Definitions. Net worth is all assets minus all liabilities. The including-home view counts the primary residence and its mortgage; the excluding-home view removes both. Defined benefit pensions and Social Security are not capitalized in either view. Figures are point-in-time survey estimates, not longitudinal tracks of the same households.
Limitations. The SCF is triennial; the 2025 wave is expected in late 2026 (a projection, not an official Fed date), and this page refreshes with it alongside our other SCF-based pages. Percentile thresholds move with markets and home prices between waves.
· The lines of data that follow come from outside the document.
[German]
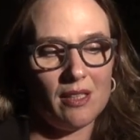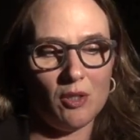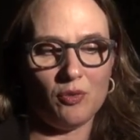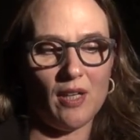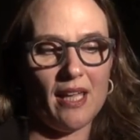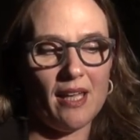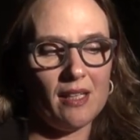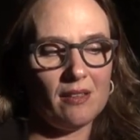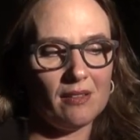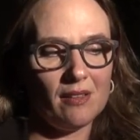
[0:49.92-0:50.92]
Der
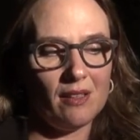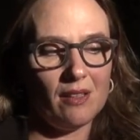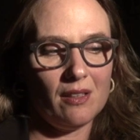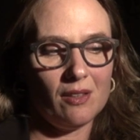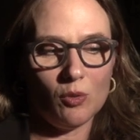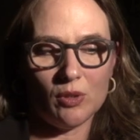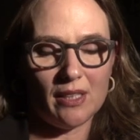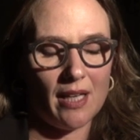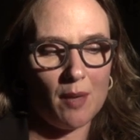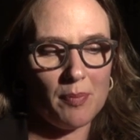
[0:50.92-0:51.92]
Freiheit oder
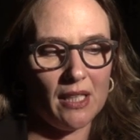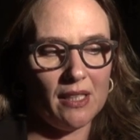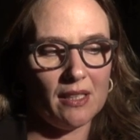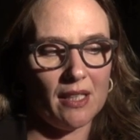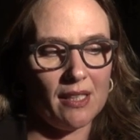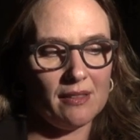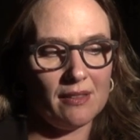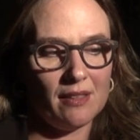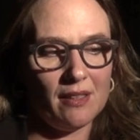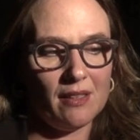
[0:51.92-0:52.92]
der Abhängigkeit?
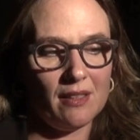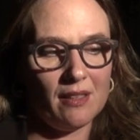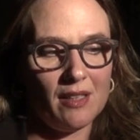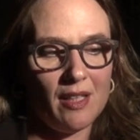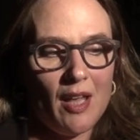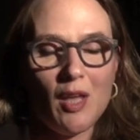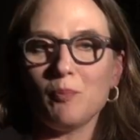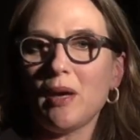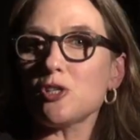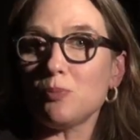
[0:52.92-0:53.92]

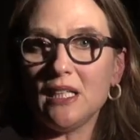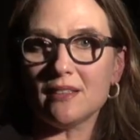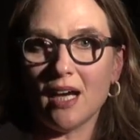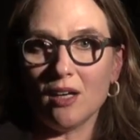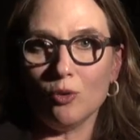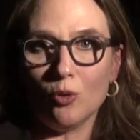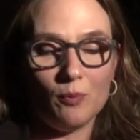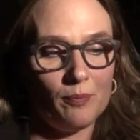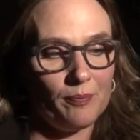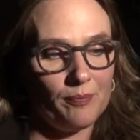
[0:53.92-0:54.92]
Beispiel Tango.
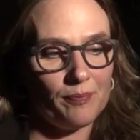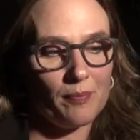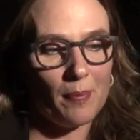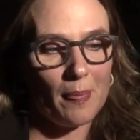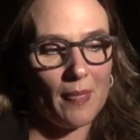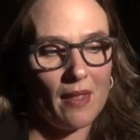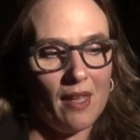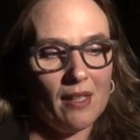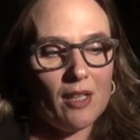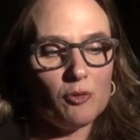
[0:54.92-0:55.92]

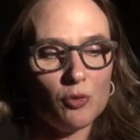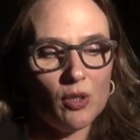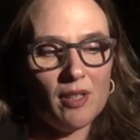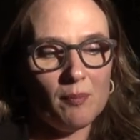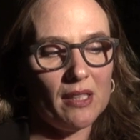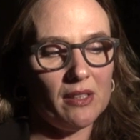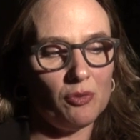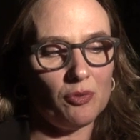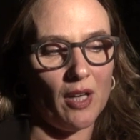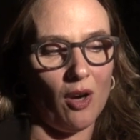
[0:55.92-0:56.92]
Da führt der Mann die
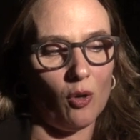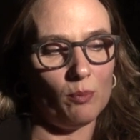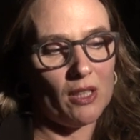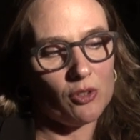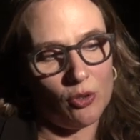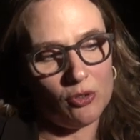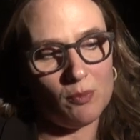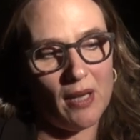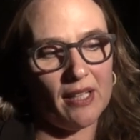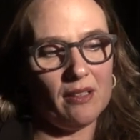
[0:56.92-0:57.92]
Frau. Man könnte
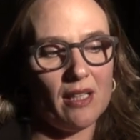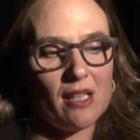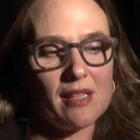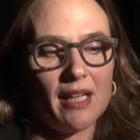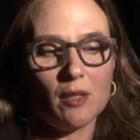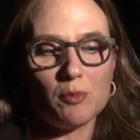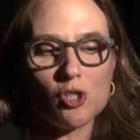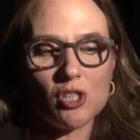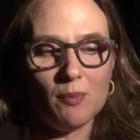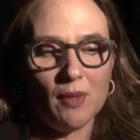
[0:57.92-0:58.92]
meinen, er sei der
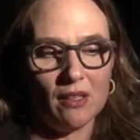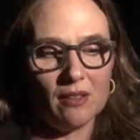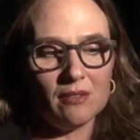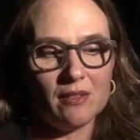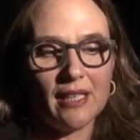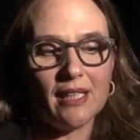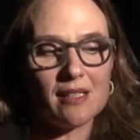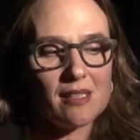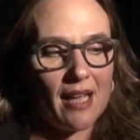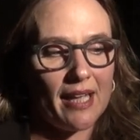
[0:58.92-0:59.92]
Bestimmer, der ihr
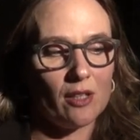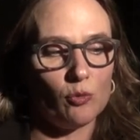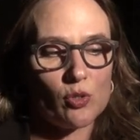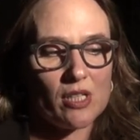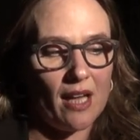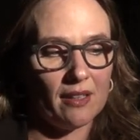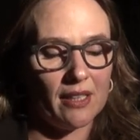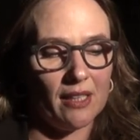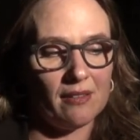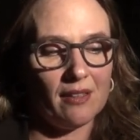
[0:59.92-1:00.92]
zeige, wo es lang
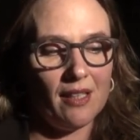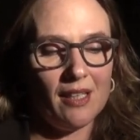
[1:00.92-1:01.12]
geht.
This page is educational, not financial advice.
Data sources
- DQYDJ, Net Worth Percentiles by Age, estimates from the 2022 SCF public-use microdata (third-party estimates, PEU basis).
- Federal Reserve, Survey of Consumer Finances, 2022 wave, the underlying survey.
- Both views are downloadable as CSV under CC BY 4.0 with attribution to FinExplained; the underlying estimates belong to DQYDJ’s published analysis.
A rank is a starting point
Knowing you sit at the 40th or the 80th percentile for your age changes nothing about whether your own plan is funded; it only tells you where the crowd is. Use the ladders to calibrate expectations, use the excluding-home view to keep the house honest, and then trade the crowd’s numbers for yours: find your percentile, and if the answer prompts a plan, the net worth calculator is where the tally starts.